What you need to do
A verbatim repetition of the data below is requested, without images.

Source data
*-*-*

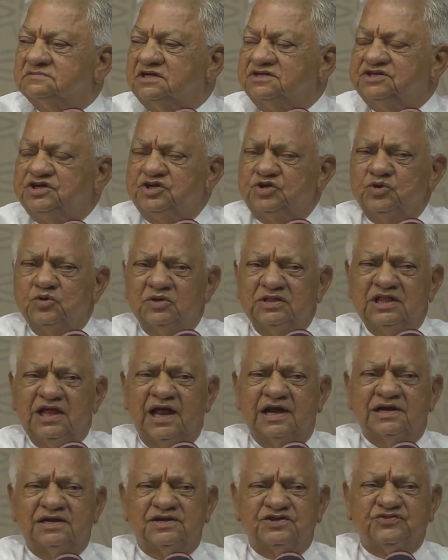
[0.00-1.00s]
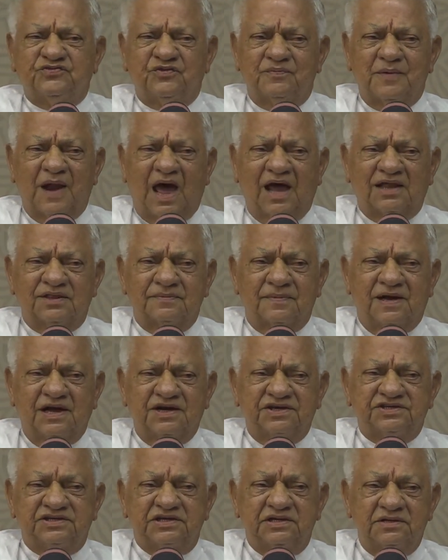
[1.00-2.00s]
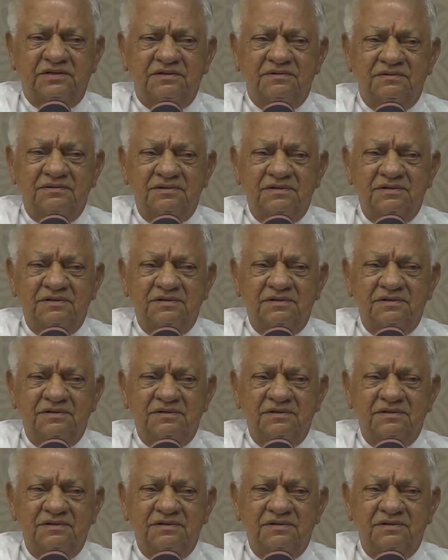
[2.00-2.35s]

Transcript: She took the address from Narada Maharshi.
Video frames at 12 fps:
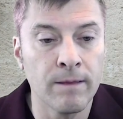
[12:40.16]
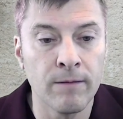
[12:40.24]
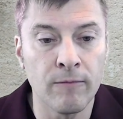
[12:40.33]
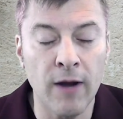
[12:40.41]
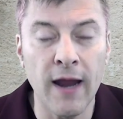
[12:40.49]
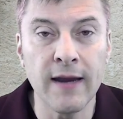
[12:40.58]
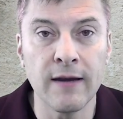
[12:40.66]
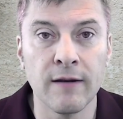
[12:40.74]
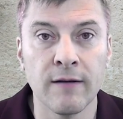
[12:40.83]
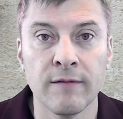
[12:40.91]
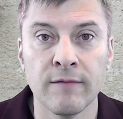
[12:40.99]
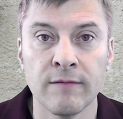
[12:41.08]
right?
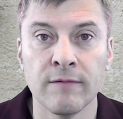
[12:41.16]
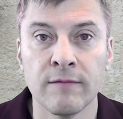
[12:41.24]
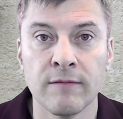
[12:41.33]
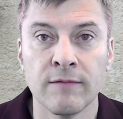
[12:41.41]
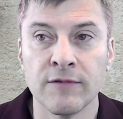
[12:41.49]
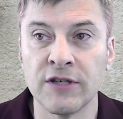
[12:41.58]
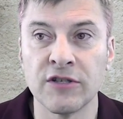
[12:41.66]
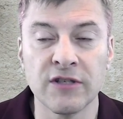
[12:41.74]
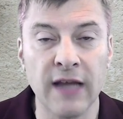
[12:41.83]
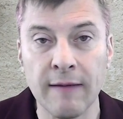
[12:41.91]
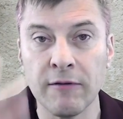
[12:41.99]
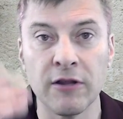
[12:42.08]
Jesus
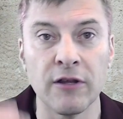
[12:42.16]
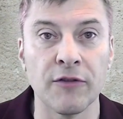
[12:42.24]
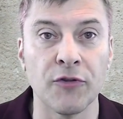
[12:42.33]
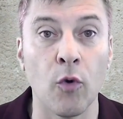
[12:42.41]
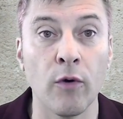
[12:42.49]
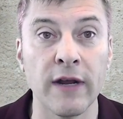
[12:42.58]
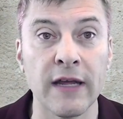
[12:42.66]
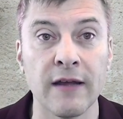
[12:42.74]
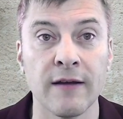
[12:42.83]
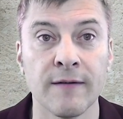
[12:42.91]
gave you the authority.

*-*-*

Result
[0.00-1.00s]
[1.00-2.00s]
[2.00-2.35s]

Transcript: She took the address from Narada Maharshi.
Video frames at 12 fps:
[12:40.16]
[12:40.24]
[12:40.33]
[12:40.41]
[12:40.49]
[12:40.58]
[12:40.66]
[12:40.74]
[12:40.83]
[12:40.91]
[12:40.99]
[12:41.08]
right?
[12:41.16]
[12:41.24]
[12:41.33]
[12:41.41]
[12:41.49]
[12:41.58]
[12:41.66]
[12:41.74]
[12:41.83]
[12:41.91]
[12:41.99]
[12:42.08]
Jesus
[12:42.16]
[12:42.24]
[12:42.33]
[12:42.41]
[12:42.49]
[12:42.58]
[12:42.66]
[12:42.74]
[12:42.83]
[12:42.91]
gave you the authority.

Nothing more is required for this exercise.